18/11/2013 09:04 GMT | Updated 23/01/2014 18:58 GMT

What is the future of TV?

Many will have you believe that the future of TV is an luminous floating screen activated by voice command, better still our brain signals will activate channels serving our every whim. It reminds me of Clint Eastwood in the 1982 movie Firefox or better still Tom Cruise, strutting his stuff in Minority Report, but like those films the ideas are already dated.

What's far more interesting is not this, 'Tomorrow's World' version of the future but what's actually happening right now. The green shoots of the window into tomorrow.

I hate to agree with James Murdoch, yes I will burn in hell, but besides his recent blistering attack on the BBC and others, he was right when he said we have "analogue attitudes in a digital age". There is no longer a TV market or the notion of, 'the future of television'.

We are living in a world where all forms of media and communication are all interconnected.Internet, television, publishing, newspapers. Indeed we are living in an all media market. If you're not in it you may as well pack up your cyber bags.

Vice magazine CEO Shane Smith hit the nail on the head when he called Vice, the Time Warner of the street. "We are the changing of the guard. We have magazines and records and books and online video and TV shows and movies that are more for Gen Y than for baby boomers".

I'd like to think that these new cool kids on the block will offer greater diversity, but I fear the new guard is just as blinkered and commercialized as the old regime.

Vice itself sold 5% of its share to Rupert Murdoch earlier this year, valuing Vice at close to $1.4bn. For the humble consumer it seems like the idea of a new media frontier is just Wall Street suits dressed in hipster clothing.

However what Vice and others like action adventure sports channel, Epic TV are doing, is to rip up the old formatted television guide to film making.

Driven by an Internet model, they make quick, inexpensive films without the huff and puff that currently exists in the TV market. They are rough and ready and don't come with all the pomp and nonsense that sounds the current formats that exist on mainstream TV. The commissioner is the audience, it's that simple.

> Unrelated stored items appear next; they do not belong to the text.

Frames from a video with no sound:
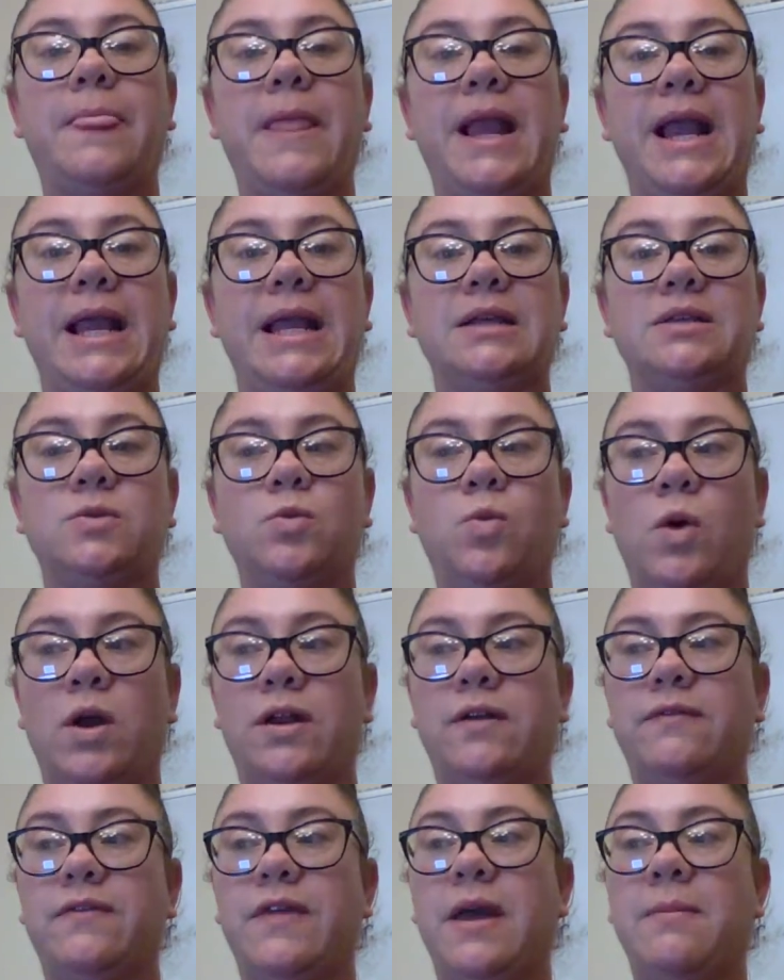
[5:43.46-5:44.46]
is one
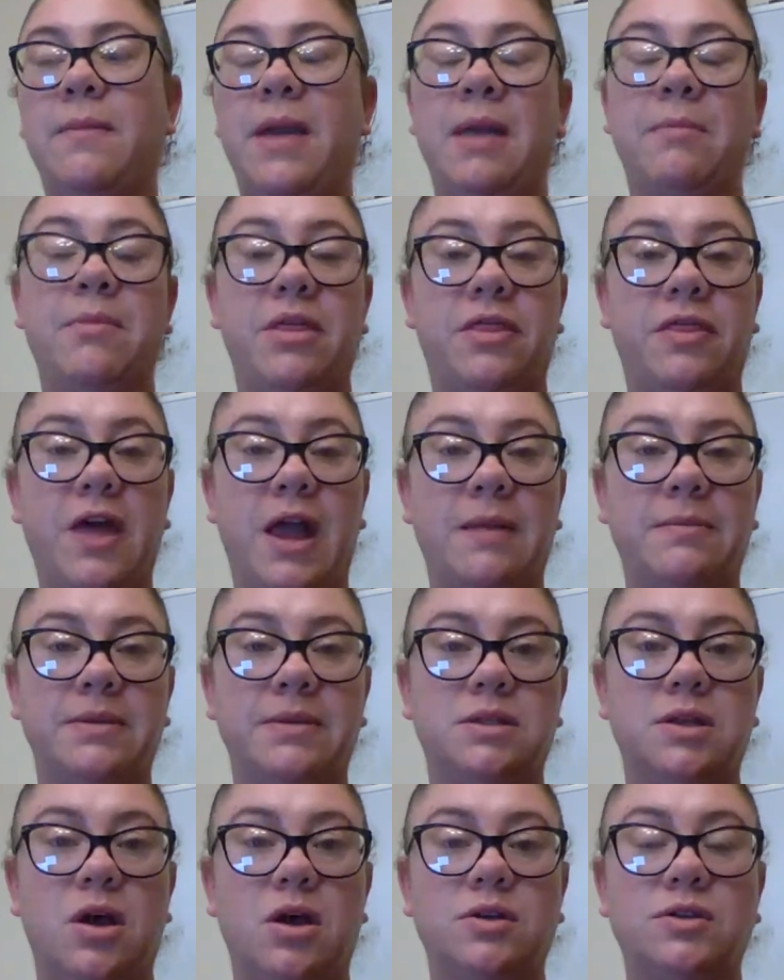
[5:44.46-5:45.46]
of them, and
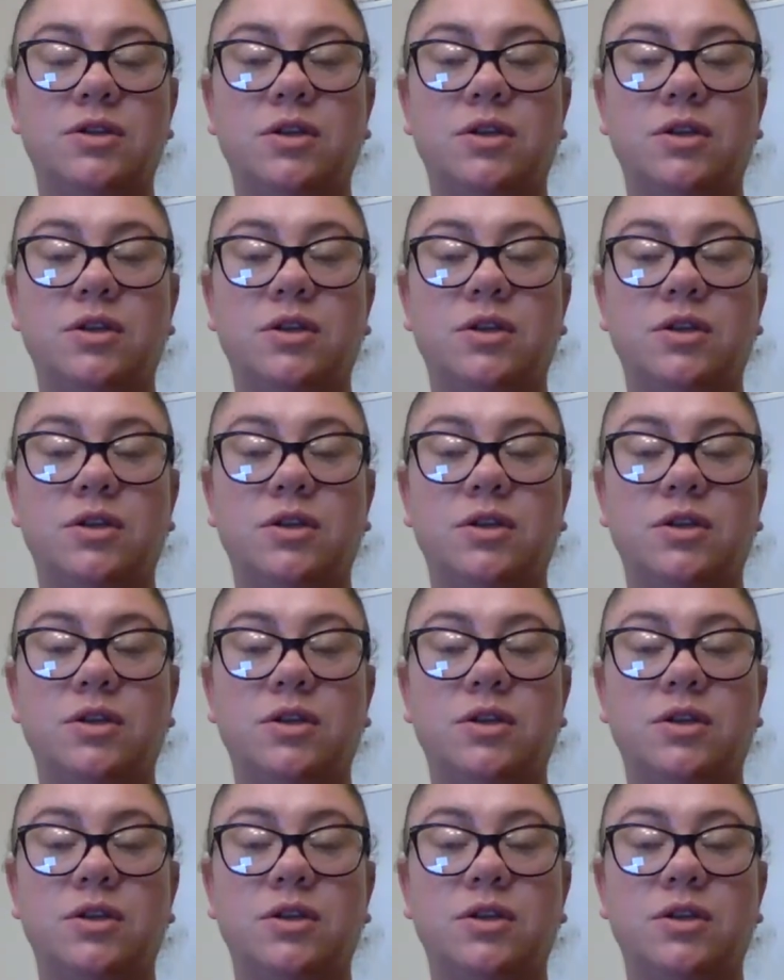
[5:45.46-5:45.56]
methimazole.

To this end I spent some time in Freetown, Sierra Leone teaching film studies for a charity called, 'Way Out'. I found that almost all my class had never really watched TV because they had never owned one. But they were all on Facebook and used YouTube as their 'station' of choice. What was refreshing was that they had no television base from which to form a platform or understanding. There was no set of rules to break, no need to add fake jeopardy, no theme tune, no pre-title tease or signposting; all the buzzwords of the western media model. Their work was as pure as filming gets. True documentary making without the guidebook and the hidden channel agenda.

So will the content of what we watch now look any different in the future? I guess the answer is don't give up on the large television companies just yet. Yes, there will be huge pressure from the new guard of Netflix, Google, Vice and Amazon all wanting a slice of the content market. But right now the number one light entertainment shows on both sides of the continent are still Pop Idol and the X Factor. Both 'classic' time family entertainment. I use the word classic lightly....

Also the television old guard are embracing the likes of Twitter to work in unison with new medias and technology to help general views and publicity and keep pace with an every changing market.

On TOWIE, The Only Way Is Essex, the producers monitor the twitter feeds as the show is aired and can move and shape the content the following day. The show works around the clock shooting and editing. As a result, it can react in a way other such soap dramas can't. It's hammering other shows aimed at the same market because it can move and react in a world where immediacy is everything.

The only problem with this statistic is that viewers are reacting with the online community instead of the family sat around the TV with a pizza, how long will it be before the traditional Saturday night teatime will be a thing of the past? We used to walk to school talking about last night's Cagney and Lacey or the Dukes of Hazzard ...but why bother when you've already, talked, digested and cogitated with half the world as it happened.

If the television world can keep reinventing itself and embrace the wider media as a whole then it has a chance to exist in the future content game, but like Clint Eastwood, it looks old, tired and weary, but don't expect them to give up without a gun fight.